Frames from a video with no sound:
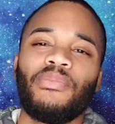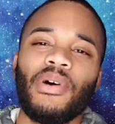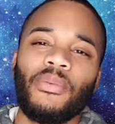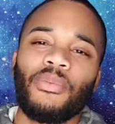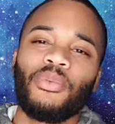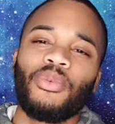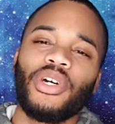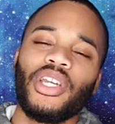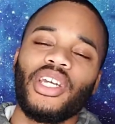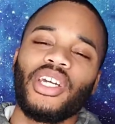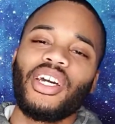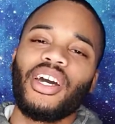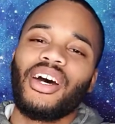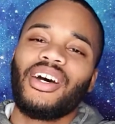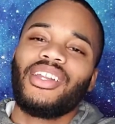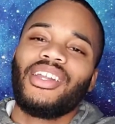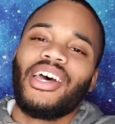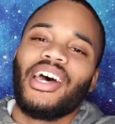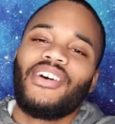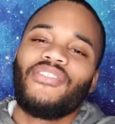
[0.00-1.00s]
up with and
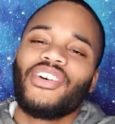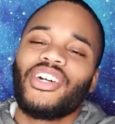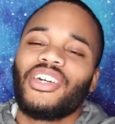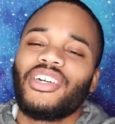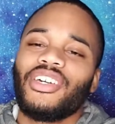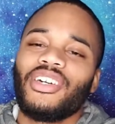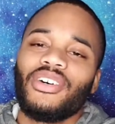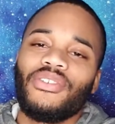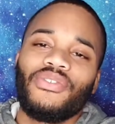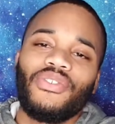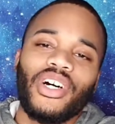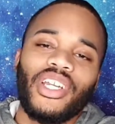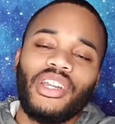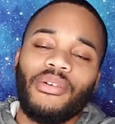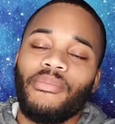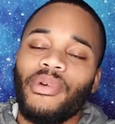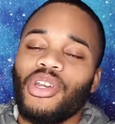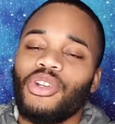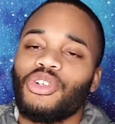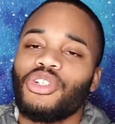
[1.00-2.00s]
kind of have a good
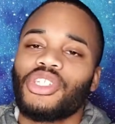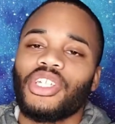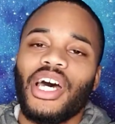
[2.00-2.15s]
fundamentals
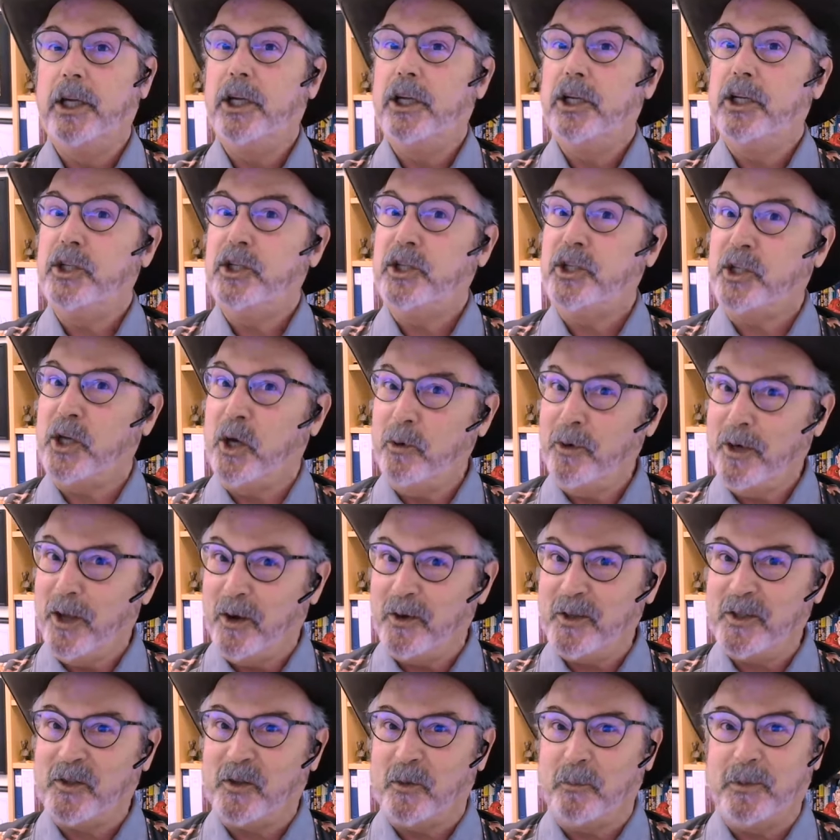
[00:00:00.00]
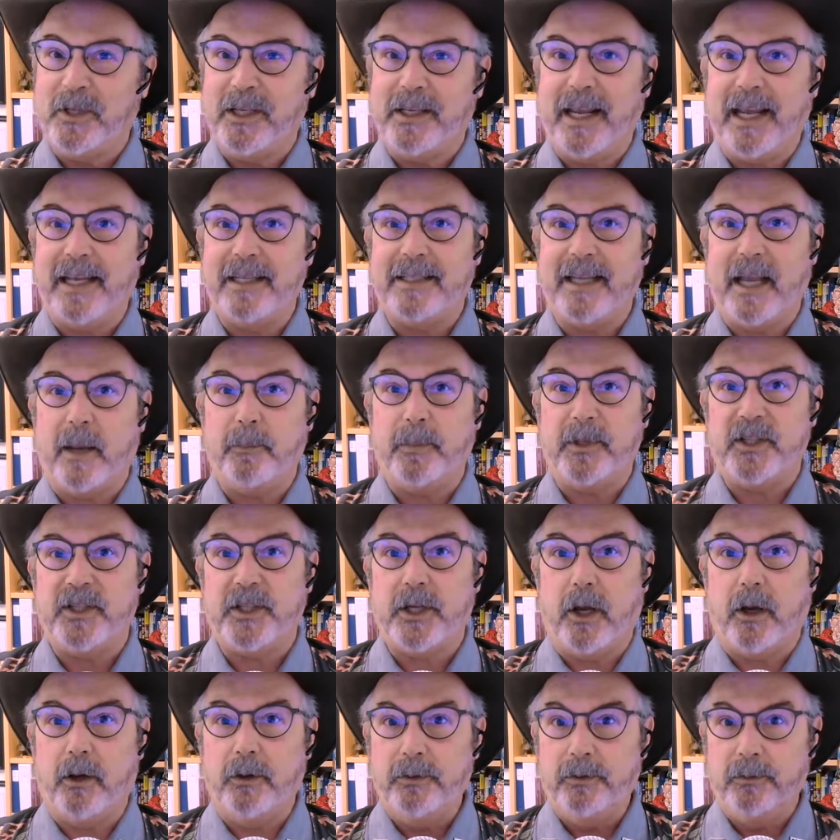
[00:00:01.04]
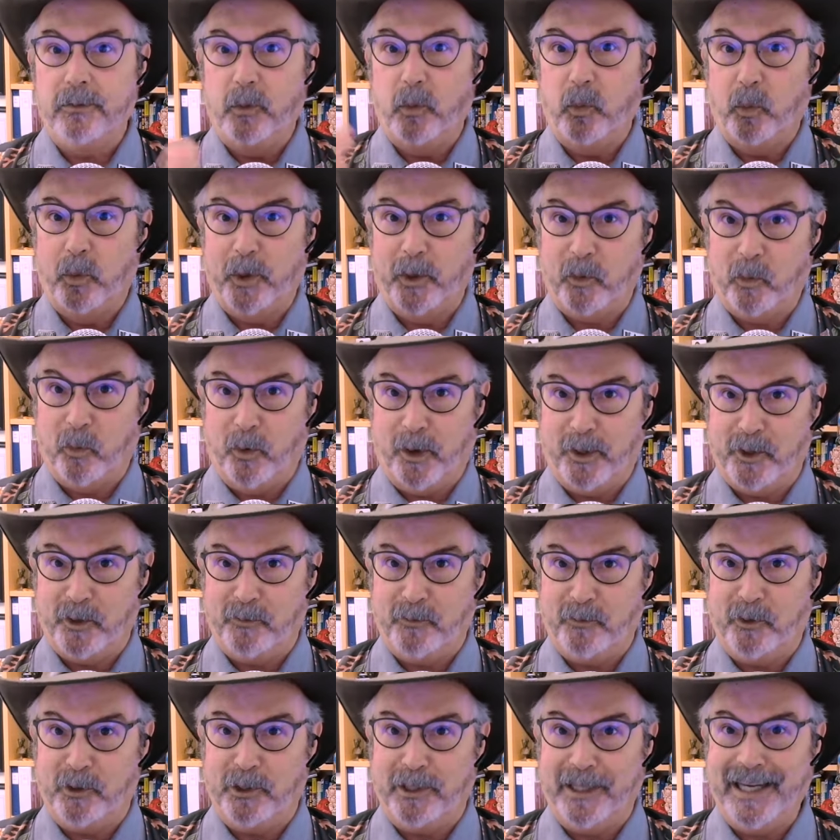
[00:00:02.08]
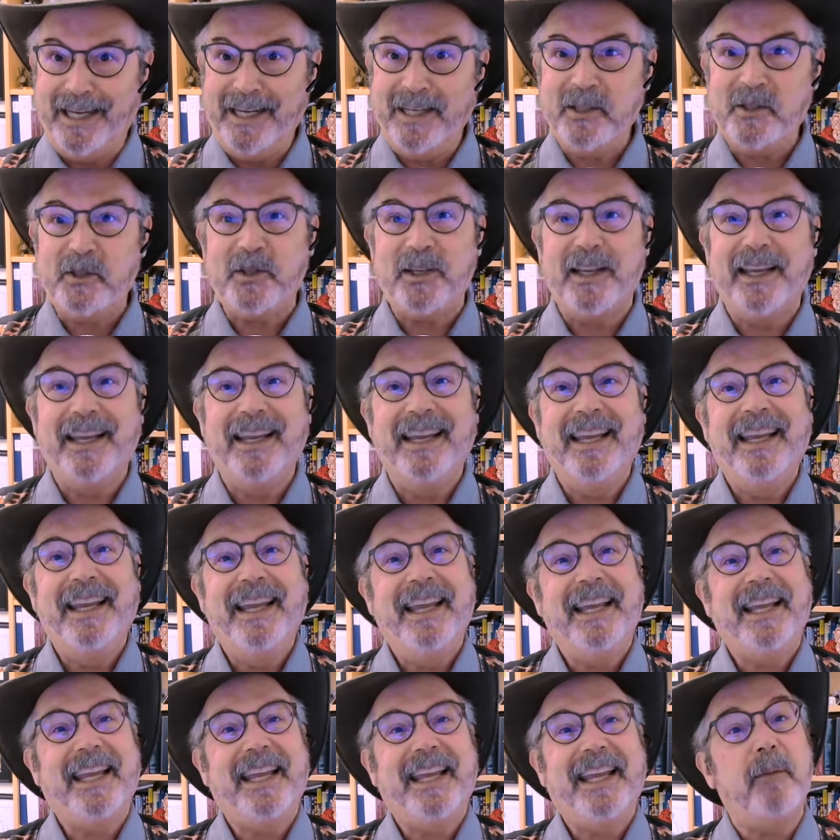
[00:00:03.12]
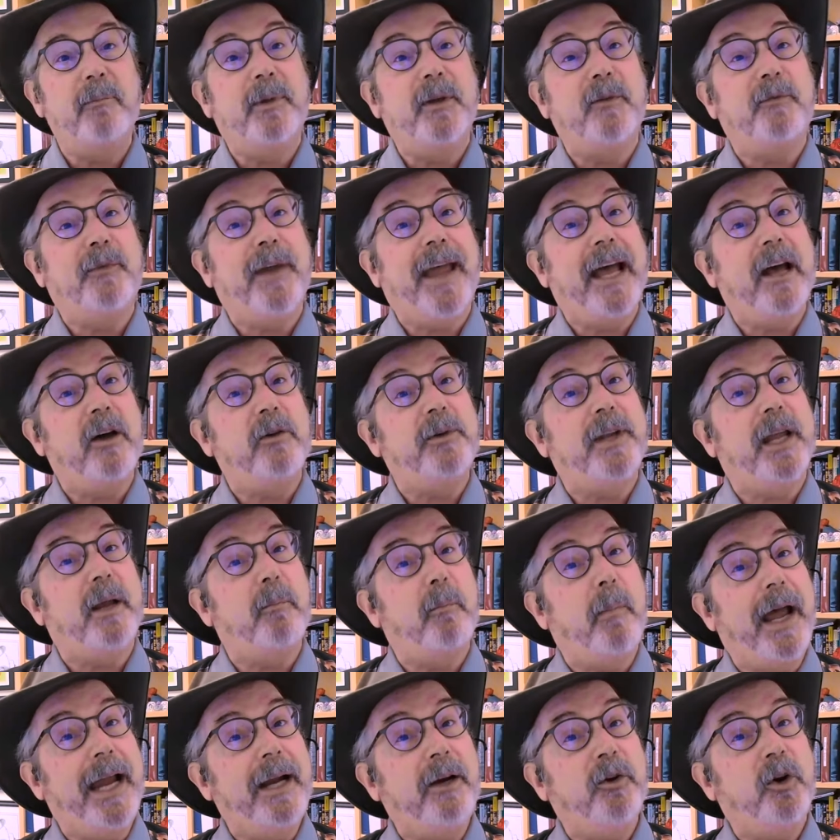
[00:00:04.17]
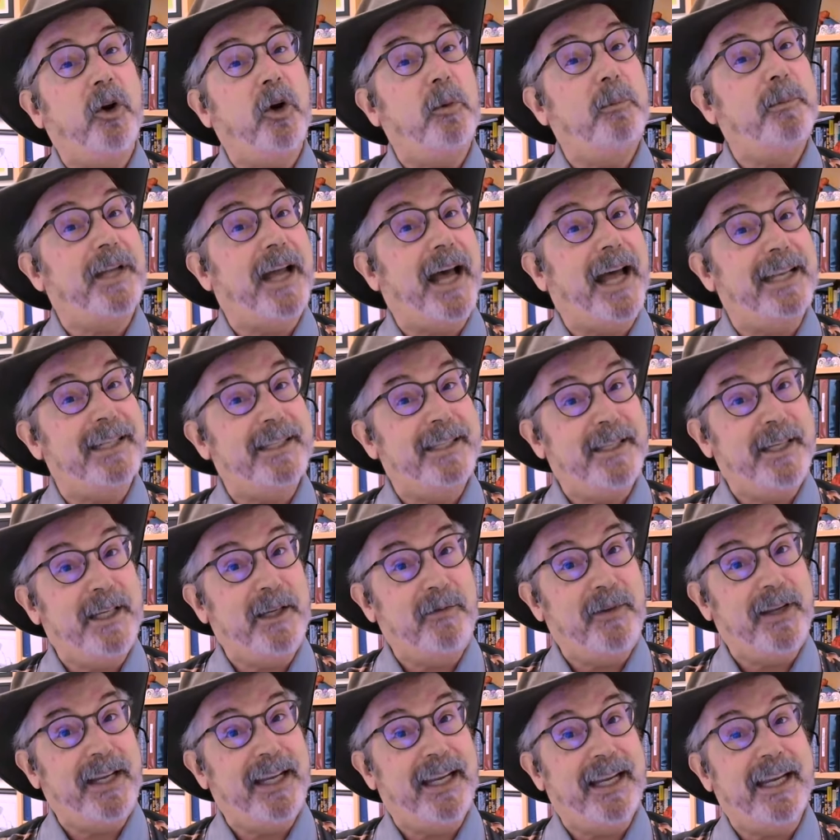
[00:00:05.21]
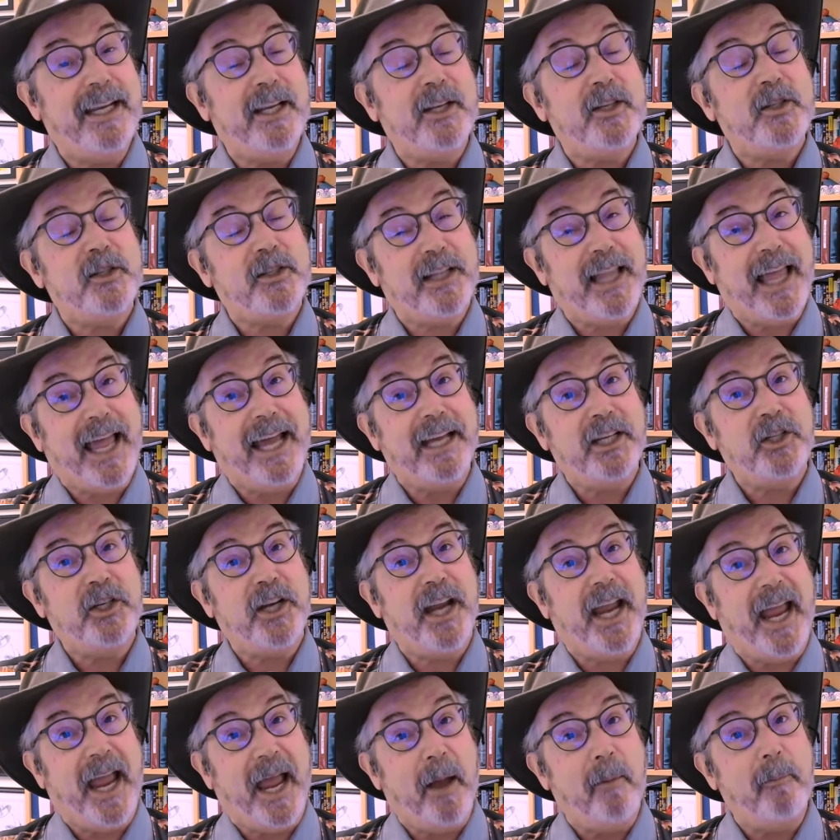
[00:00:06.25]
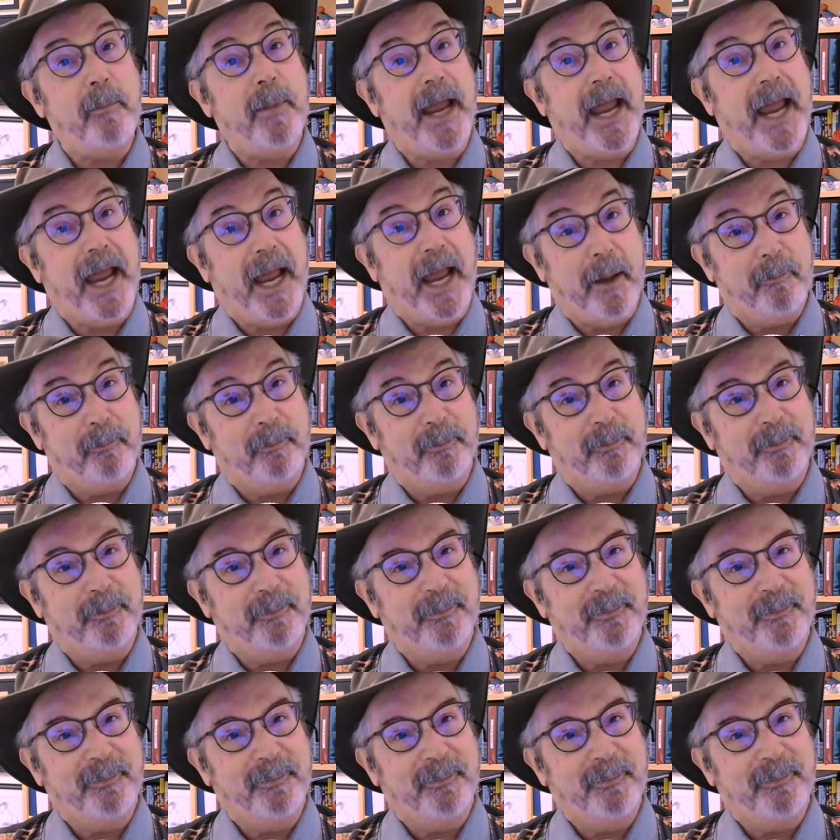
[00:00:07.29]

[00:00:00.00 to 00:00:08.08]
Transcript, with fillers: Show notes from today's episode, with wonderful links, can be found at microbe.tv/mm.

★ ★ ★ ★ ★

## WHAT IS NEEDED
Supply the number of lines above that contain the word "from", and nothing else.

## TASK OUTPUT
2